A própria definição do que é um fada é tão fugidia quanto as suas aparições. O folclorista Joseph Ritson, na sua dissertação On Faries, define fadas como uma espécie de seres parcialmente materiais, parcialmente espirituais, com o poder de mudarem a sua aparência e de, conforme a sua vontade, serem visíveis ou invisíveis para os seres humanos. 


Já Jorge Luís Borges e Margarita Guerrero em O Livros dos Seres Imaginários dá a seguinte descrição: "Seu nome se vincula ao vocábulo latino fatum (fado, destino). Intervêm magicamente no que sucede aos homens. Já foi dito que as fadas são as mais numerosas, as mais belas e as mais memoráveis das divindades menores. Não estão limitadas a uma única região ou a uma única época. 

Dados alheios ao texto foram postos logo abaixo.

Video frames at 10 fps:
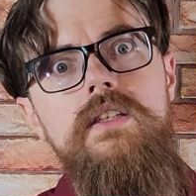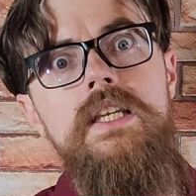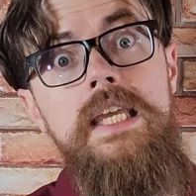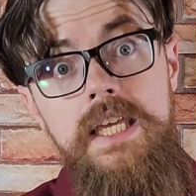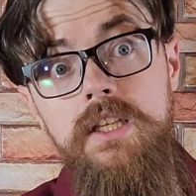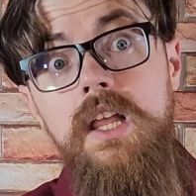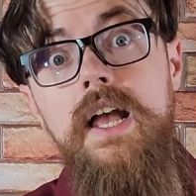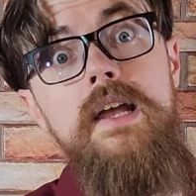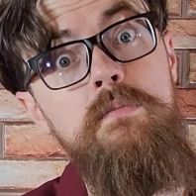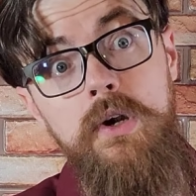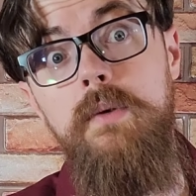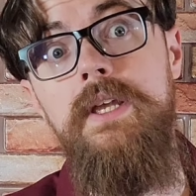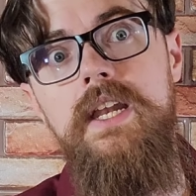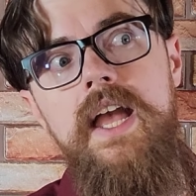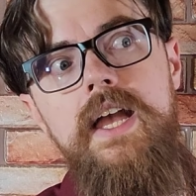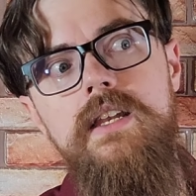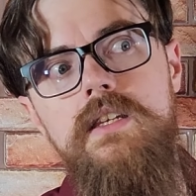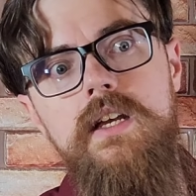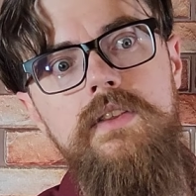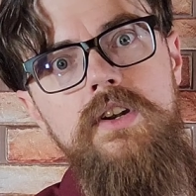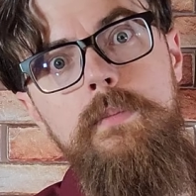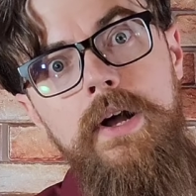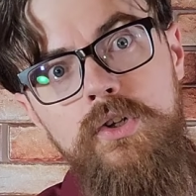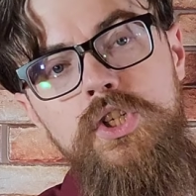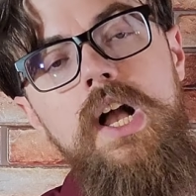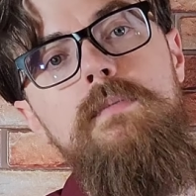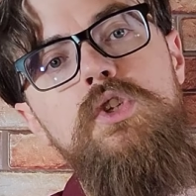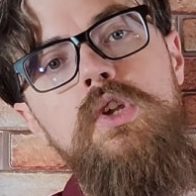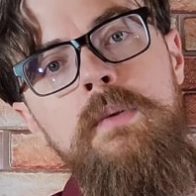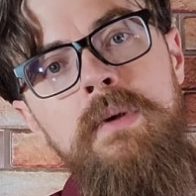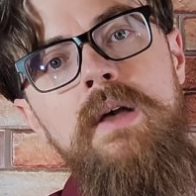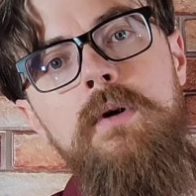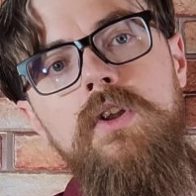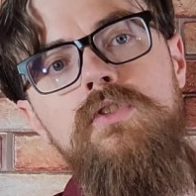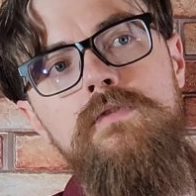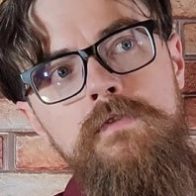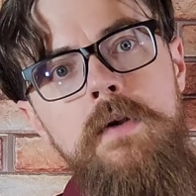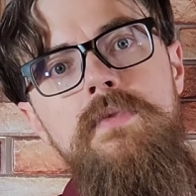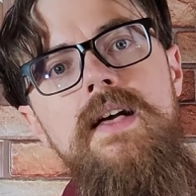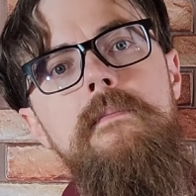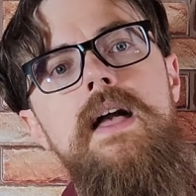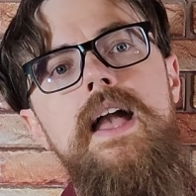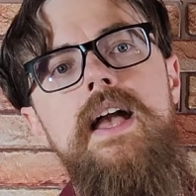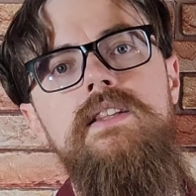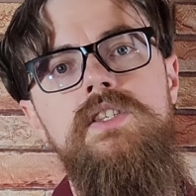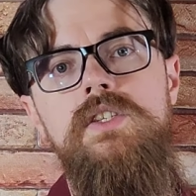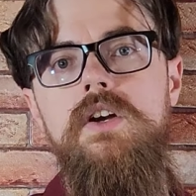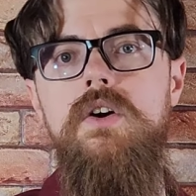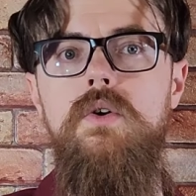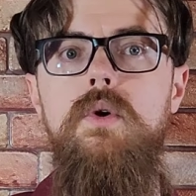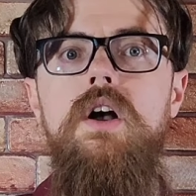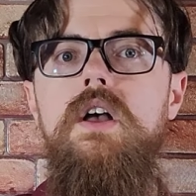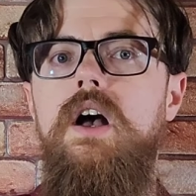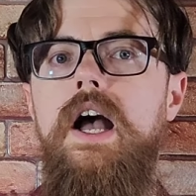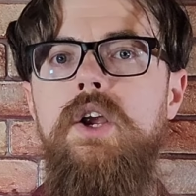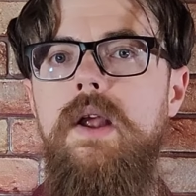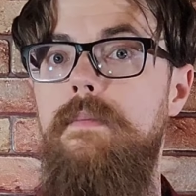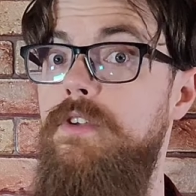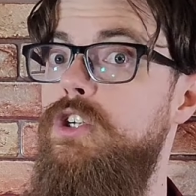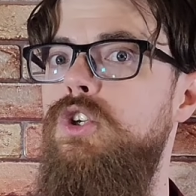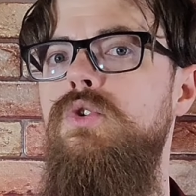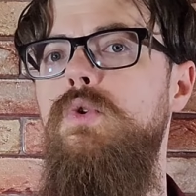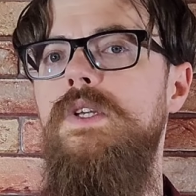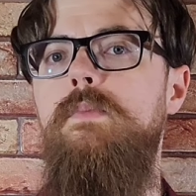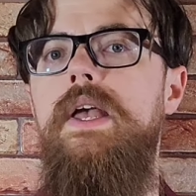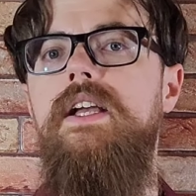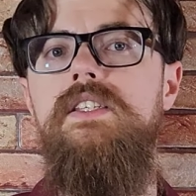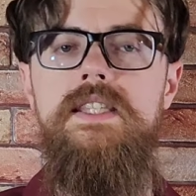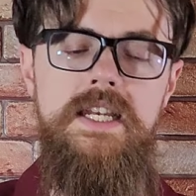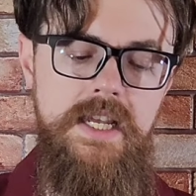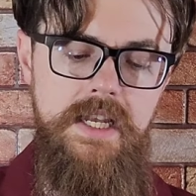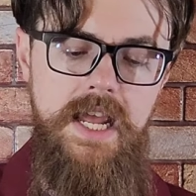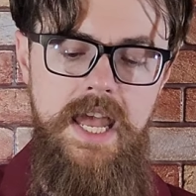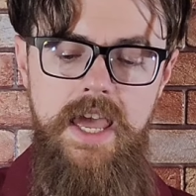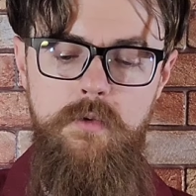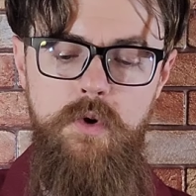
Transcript: tequila and bourbon, and they're a bottle shop, so you can buy bottles from them. And so I grabbed their two newest picks. They did a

Os antigos gregos, os esquimós e os pele-vermelhas narram histórias de heróis que alcançaram o amor dessas fantásticas criaturas. Tais aventuras são perigosas; a fada, uma vez satisfeita sua paixão, pode matar seus amantes. Na Irlanda e na Escócia atribuem-lhes moradas subterrâneas, onde confinam crianças e os homens que costumam seqüestrar. O povo crê que elas possuíam as pontas de flechas neolíticas que desenterraram nos campos e as quais dotam de infalíveis virtudes medicinais. As fadas gostam da cor verde, do canto e da música."